What the task requires:
Reproduce the data below exactly as written. Pictures do not belong in the copy.

<<<<

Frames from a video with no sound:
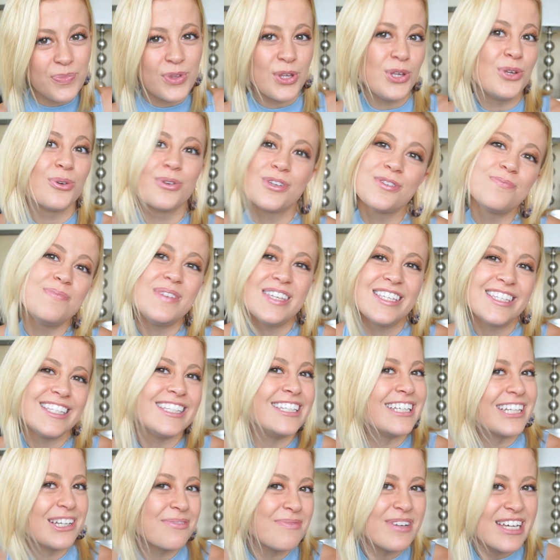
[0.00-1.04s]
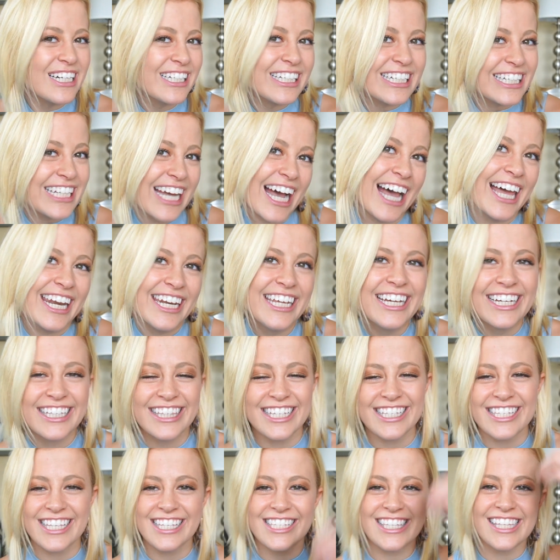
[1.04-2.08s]
you'll be seeing me again.
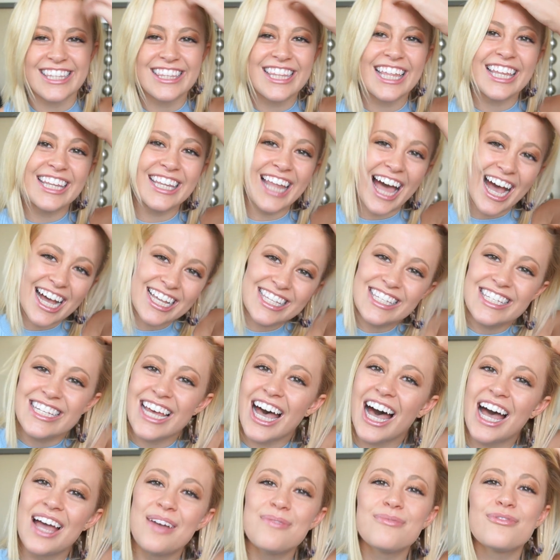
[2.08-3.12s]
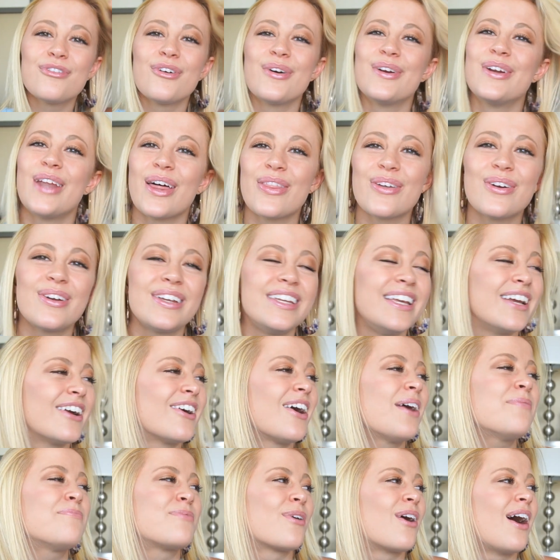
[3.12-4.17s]
This isn't the last time for another
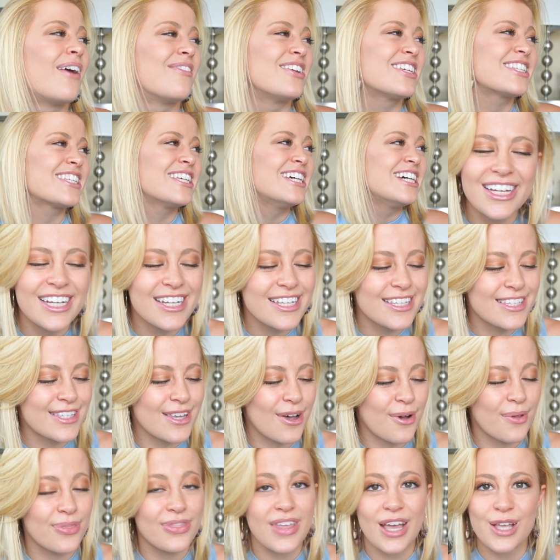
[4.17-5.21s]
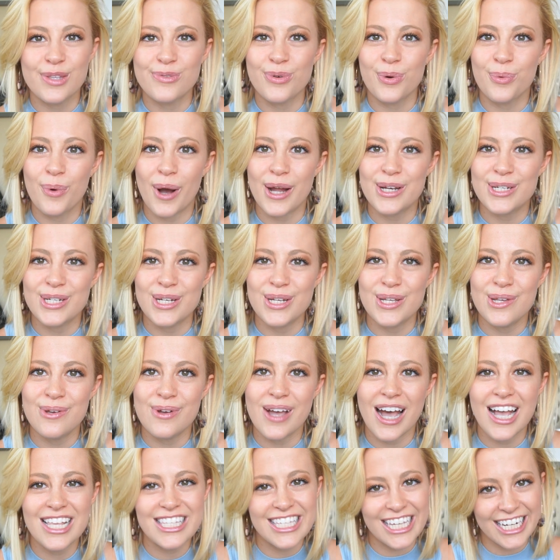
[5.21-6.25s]
year, I promise. So thanks for watching, you
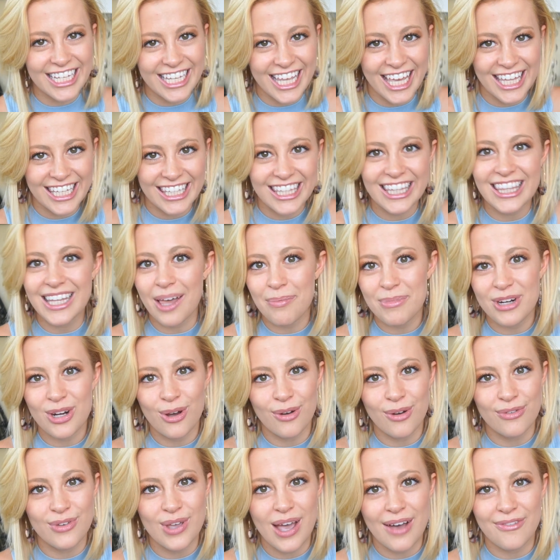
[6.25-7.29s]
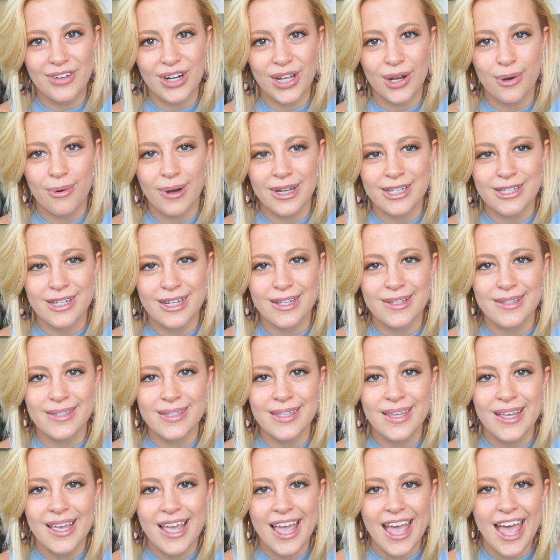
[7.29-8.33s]
guys, and again, let me know if you have any
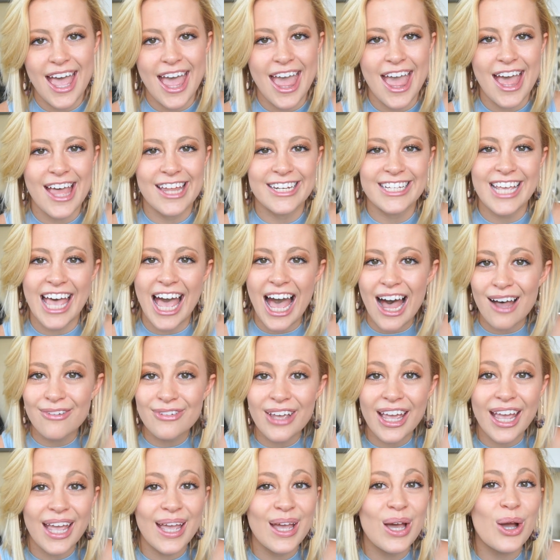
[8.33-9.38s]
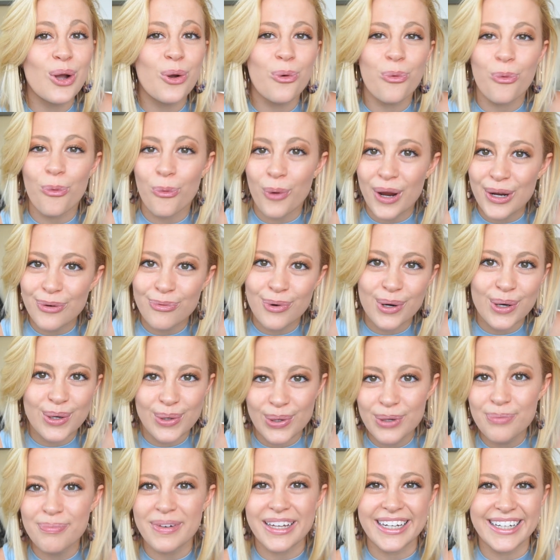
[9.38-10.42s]
questions, and have a great
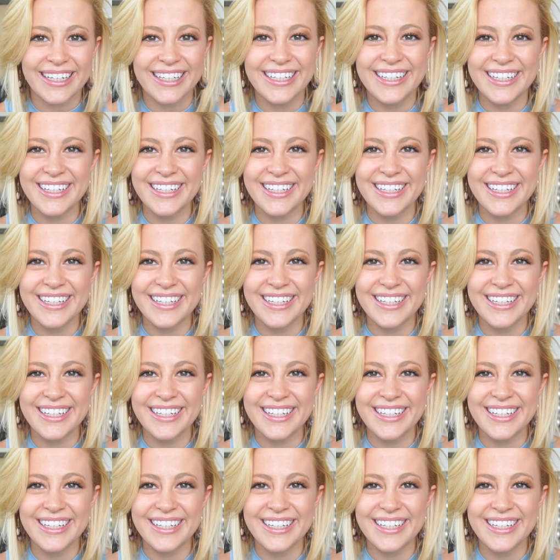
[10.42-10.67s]
recruitment.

>>>>

Response for this exercise:
Frames from a video with no sound:
[0.00-1.04s]
[1.04-2.08s]
you'll be seeing me again.
[2.08-3.12s]
[3.12-4.17s]
This isn't the last time for another
[4.17-5.21s]
[5.21-6.25s]
year, I promise. So thanks for watching, you
[6.25-7.29s]
[7.29-8.33s]
guys, and again, let me know if you have any
[8.33-9.38s]
[9.38-10.42s]
questions, and have a great
[10.42-10.67s]
recruitment.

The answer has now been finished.